# Collected data entries

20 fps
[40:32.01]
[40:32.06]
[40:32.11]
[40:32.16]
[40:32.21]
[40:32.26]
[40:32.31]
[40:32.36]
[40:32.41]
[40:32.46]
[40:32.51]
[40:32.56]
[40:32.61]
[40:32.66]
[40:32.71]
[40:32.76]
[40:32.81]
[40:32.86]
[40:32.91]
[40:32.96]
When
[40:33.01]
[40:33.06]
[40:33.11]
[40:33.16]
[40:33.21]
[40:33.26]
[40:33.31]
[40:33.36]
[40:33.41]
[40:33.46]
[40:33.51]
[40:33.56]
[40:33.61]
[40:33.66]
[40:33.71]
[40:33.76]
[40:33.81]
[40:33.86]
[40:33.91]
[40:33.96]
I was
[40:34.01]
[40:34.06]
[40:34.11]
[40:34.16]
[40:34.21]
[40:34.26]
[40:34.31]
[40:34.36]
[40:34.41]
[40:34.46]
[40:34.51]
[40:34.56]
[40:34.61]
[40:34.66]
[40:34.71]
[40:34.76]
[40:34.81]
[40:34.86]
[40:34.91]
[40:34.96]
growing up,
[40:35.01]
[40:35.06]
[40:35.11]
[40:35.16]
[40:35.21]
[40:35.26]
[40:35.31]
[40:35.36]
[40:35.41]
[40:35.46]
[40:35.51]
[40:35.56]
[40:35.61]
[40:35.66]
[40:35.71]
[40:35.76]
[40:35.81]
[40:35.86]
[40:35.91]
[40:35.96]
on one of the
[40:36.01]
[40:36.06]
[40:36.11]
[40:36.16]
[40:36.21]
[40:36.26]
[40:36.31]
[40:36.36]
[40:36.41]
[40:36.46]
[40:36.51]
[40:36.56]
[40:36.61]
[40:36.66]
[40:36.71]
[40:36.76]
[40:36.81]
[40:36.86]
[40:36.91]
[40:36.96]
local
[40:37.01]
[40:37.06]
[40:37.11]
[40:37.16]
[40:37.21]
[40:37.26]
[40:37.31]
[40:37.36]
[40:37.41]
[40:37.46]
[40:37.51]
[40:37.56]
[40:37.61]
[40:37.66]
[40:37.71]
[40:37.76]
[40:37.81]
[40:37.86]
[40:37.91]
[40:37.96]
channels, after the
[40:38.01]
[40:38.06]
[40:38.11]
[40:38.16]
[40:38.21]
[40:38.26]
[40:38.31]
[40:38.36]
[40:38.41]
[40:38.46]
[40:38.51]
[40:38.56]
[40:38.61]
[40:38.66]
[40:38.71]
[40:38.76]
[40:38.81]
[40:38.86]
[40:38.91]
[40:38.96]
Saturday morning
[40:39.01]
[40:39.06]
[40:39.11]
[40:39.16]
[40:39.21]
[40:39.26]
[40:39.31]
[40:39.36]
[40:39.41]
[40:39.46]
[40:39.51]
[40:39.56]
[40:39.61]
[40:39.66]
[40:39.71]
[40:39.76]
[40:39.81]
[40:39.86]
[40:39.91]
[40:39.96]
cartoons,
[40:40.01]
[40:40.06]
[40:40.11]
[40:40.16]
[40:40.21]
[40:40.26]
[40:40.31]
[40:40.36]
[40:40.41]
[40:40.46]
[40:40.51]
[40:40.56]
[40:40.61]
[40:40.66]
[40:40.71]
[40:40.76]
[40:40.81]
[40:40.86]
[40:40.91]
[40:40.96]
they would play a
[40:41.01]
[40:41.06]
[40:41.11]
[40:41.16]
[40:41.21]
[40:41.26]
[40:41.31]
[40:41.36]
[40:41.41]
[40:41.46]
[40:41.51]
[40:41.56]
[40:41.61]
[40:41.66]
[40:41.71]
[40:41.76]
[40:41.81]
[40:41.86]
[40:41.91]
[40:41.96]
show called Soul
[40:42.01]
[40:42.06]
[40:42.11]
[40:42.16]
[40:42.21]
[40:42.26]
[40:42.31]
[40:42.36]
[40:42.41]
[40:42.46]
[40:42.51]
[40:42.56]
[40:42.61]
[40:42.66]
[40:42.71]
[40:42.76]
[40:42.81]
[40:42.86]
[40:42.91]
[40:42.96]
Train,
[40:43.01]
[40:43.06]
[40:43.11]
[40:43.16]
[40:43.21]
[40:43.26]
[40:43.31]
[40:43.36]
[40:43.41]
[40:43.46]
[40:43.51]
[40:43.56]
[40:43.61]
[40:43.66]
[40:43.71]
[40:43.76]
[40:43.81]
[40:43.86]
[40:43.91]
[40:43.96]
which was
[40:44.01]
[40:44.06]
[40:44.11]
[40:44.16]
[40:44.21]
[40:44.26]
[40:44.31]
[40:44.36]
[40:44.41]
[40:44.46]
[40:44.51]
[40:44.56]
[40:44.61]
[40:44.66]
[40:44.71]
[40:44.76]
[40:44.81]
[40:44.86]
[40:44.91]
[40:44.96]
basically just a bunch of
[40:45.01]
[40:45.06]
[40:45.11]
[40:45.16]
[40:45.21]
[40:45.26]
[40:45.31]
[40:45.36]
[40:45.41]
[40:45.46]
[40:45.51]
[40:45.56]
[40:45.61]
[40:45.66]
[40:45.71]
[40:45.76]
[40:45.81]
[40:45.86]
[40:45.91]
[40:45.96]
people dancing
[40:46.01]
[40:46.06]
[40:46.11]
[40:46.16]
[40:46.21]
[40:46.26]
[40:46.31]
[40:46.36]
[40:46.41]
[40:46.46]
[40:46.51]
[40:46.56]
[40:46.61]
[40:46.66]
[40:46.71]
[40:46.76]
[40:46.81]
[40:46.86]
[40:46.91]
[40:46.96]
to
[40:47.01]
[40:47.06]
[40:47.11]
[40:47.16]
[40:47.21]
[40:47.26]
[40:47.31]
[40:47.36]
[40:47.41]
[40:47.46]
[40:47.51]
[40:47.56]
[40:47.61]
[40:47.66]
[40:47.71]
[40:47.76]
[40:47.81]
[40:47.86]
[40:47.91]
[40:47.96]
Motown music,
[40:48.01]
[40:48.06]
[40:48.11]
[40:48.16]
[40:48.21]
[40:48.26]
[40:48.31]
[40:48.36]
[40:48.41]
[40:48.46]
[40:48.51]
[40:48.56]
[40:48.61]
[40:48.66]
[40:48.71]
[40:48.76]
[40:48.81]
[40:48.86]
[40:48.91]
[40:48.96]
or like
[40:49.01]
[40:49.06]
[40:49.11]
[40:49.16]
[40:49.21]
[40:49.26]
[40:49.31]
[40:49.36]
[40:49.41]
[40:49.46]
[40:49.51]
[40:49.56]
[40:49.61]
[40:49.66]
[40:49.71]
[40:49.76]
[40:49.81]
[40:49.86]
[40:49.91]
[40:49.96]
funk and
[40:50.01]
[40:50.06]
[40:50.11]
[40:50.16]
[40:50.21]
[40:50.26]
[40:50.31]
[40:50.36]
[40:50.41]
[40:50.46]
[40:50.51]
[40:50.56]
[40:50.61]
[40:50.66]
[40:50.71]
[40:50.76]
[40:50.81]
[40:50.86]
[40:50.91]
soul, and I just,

# Exercise instructions
Full repetition needed. Write out every entry above exactly as given.

# Task output
20 fps
[40:32.01]
[40:32.06]
[40:32.11]
[40:32.16]
[40:32.21]
[40:32.26]
[40:32.31]
[40:32.36]
[40:32.41]
[40:32.46]
[40:32.51]
[40:32.56]
[40:32.61]
[40:32.66]
[40:32.71]
[40:32.76]
[40:32.81]
[40:32.86]
[40:32.91]
[40:32.96]
When
[40:33.01]
[40:33.06]
[40:33.11]
[40:33.16]
[40:33.21]
[40:33.26]
[40:33.31]
[40:33.36]
[40:33.41]
[40:33.46]
[40:33.51]
[40:33.56]
[40:33.61]
[40:33.66]
[40:33.71]
[40:33.76]
[40:33.81]
[40:33.86]
[40:33.91]
[40:33.96]
I was
[40:34.01]
[40:34.06]
[40:34.11]
[40:34.16]
[40:34.21]
[40:34.26]
[40:34.31]
[40:34.36]
[40:34.41]
[40:34.46]
[40:34.51]
[40:34.56]
[40:34.61]
[40:34.66]
[40:34.71]
[40:34.76]
[40:34.81]
[40:34.86]
[40:34.91]
[40:34.96]
growing up,
[40:35.01]
[40:35.06]
[40:35.11]
[40:35.16]
[40:35.21]
[40:35.26]
[40:35.31]
[40:35.36]
[40:35.41]
[40:35.46]
[40:35.51]
[40:35.56]
[40:35.61]
[40:35.66]
[40:35.71]
[40:35.76]
[40:35.81]
[40:35.86]
[40:35.91]
[40:35.96]
on one of the
[40:36.01]
[40:36.06]
[40:36.11]
[40:36.16]
[40:36.21]
[40:36.26]
[40:36.31]
[40:36.36]
[40:36.41]
[40:36.46]
[40:36.51]
[40:36.56]
[40:36.61]
[40:36.66]
[40:36.71]
[40:36.76]
[40:36.81]
[40:36.86]
[40:36.91]
[40:36.96]
local
[40:37.01]
[40:37.06]
[40:37.11]
[40:37.16]
[40:37.21]
[40:37.26]
[40:37.31]
[40:37.36]
[40:37.41]
[40:37.46]
[40:37.51]
[40:37.56]
[40:37.61]
[40:37.66]
[40:37.71]
[40:37.76]
[40:37.81]
[40:37.86]
[40:37.91]
[40:37.96]
channels, after the
[40:38.01]
[40:38.06]
[40:38.11]
[40:38.16]
[40:38.21]
[40:38.26]
[40:38.31]
[40:38.36]
[40:38.41]
[40:38.46]
[40:38.51]
[40:38.56]
[40:38.61]
[40:38.66]
[40:38.71]
[40:38.76]
[40:38.81]
[40:38.86]
[40:38.91]
[40:38.96]
Saturday morning
[40:39.01]
[40:39.06]
[40:39.11]
[40:39.16]
[40:39.21]
[40:39.26]
[40:39.31]
[40:39.36]
[40:39.41]
[40:39.46]
[40:39.51]
[40:39.56]
[40:39.61]
[40:39.66]
[40:39.71]
[40:39.76]
[40:39.81]
[40:39.86]
[40:39.91]
[40:39.96]
cartoons,
[40:40.01]
[40:40.06]
[40:40.11]
[40:40.16]
[40:40.21]
[40:40.26]
[40:40.31]
[40:40.36]
[40:40.41]
[40:40.46]
[40:40.51]
[40:40.56]
[40:40.61]
[40:40.66]
[40:40.71]
[40:40.76]
[40:40.81]
[40:40.86]
[40:40.91]
[40:40.96]
they would play a
[40:41.01]
[40:41.06]
[40:41.11]
[40:41.16]
[40:41.21]
[40:41.26]
[40:41.31]
[40:41.36]
[40:41.41]
[40:41.46]
[40:41.51]
[40:41.56]
[40:41.61]
[40:41.66]
[40:41.71]
[40:41.76]
[40:41.81]
[40:41.86]
[40:41.91]
[40:41.96]
show called Soul
[40:42.01]
[40:42.06]
[40:42.11]
[40:42.16]
[40:42.21]
[40:42.26]
[40:42.31]
[40:42.36]
[40:42.41]
[40:42.46]
[40:42.51]
[40:42.56]
[40:42.61]
[40:42.66]
[40:42.71]
[40:42.76]
[40:42.81]
[40:42.86]
[40:42.91]
[40:42.96]
Train,
[40:43.01]
[40:43.06]
[40:43.11]
[40:43.16]
[40:43.21]
[40:43.26]
[40:43.31]
[40:43.36]
[40:43.41]
[40:43.46]
[40:43.51]
[40:43.56]
[40:43.61]
[40:43.66]
[40:43.71]
[40:43.76]
[40:43.81]
[40:43.86]
[40:43.91]
[40:43.96]
which was
[40:44.01]
[40:44.06]
[40:44.11]
[40:44.16]
[40:44.21]
[40:44.26]
[40:44.31]
[40:44.36]
[40:44.41]
[40:44.46]
[40:44.51]
[40:44.56]
[40:44.61]
[40:44.66]
[40:44.71]
[40:44.76]
[40:44.81]
[40:44.86]
[40:44.91]
[40:44.96]
basically just a bunch of
[40:45.01]
[40:45.06]
[40:45.11]
[40:45.16]
[40:45.21]
[40:45.26]
[40:45.31]
[40:45.36]
[40:45.41]
[40:45.46]
[40:45.51]
[40:45.56]
[40:45.61]
[40:45.66]
[40:45.71]
[40:45.76]
[40:45.81]
[40:45.86]
[40:45.91]
[40:45.96]
people dancing
[40:46.01]
[40:46.06]
[40:46.11]
[40:46.16]
[40:46.21]
[40:46.26]
[40:46.31]
[40:46.36]
[40:46.41]
[40:46.46]
[40:46.51]
[40:46.56]
[40:46.61]
[40:46.66]
[40:46.71]
[40:46.76]
[40:46.81]
[40:46.86]
[40:46.91]
[40:46.96]
to
[40:47.01]
[40:47.06]
[40:47.11]
[40:47.16]
[40:47.21]
[40:47.26]
[40:47.31]
[40:47.36]
[40:47.41]
[40:47.46]
[40:47.51]
[40:47.56]
[40:47.61]
[40:47.66]
[40:47.71]
[40:47.76]
[40:47.81]
[40:47.86]
[40:47.91]
[40:47.96]
Motown music,
[40:48.01]
[40:48.06]
[40:48.11]
[40:48.16]
[40:48.21]
[40:48.26]
[40:48.31]
[40:48.36]
[40:48.41]
[40:48.46]
[40:48.51]
[40:48.56]
[40:48.61]
[40:48.66]
[40:48.71]
[40:48.76]
[40:48.81]
[40:48.86]
[40:48.91]
[40:48.96]
or like
[40:49.01]
[40:49.06]
[40:49.11]
[40:49.16]
[40:49.21]
[40:49.26]
[40:49.31]
[40:49.36]
[40:49.41]
[40:49.46]
[40:49.51]
[40:49.56]
[40:49.61]
[40:49.66]
[40:49.71]
[40:49.76]
[40:49.81]
[40:49.86]
[40:49.91]
[40:49.96]
funk and
[40:50.01]
[40:50.06]
[40:50.11]
[40:50.16]
[40:50.21]
[40:50.26]
[40:50.31]
[40:50.36]
[40:50.41]
[40:50.46]
[40:50.51]
[40:50.56]
[40:50.61]
[40:50.66]
[40:50.71]
[40:50.76]
[40:50.81]
[40:50.86]
[40:50.91]
soul, and I just,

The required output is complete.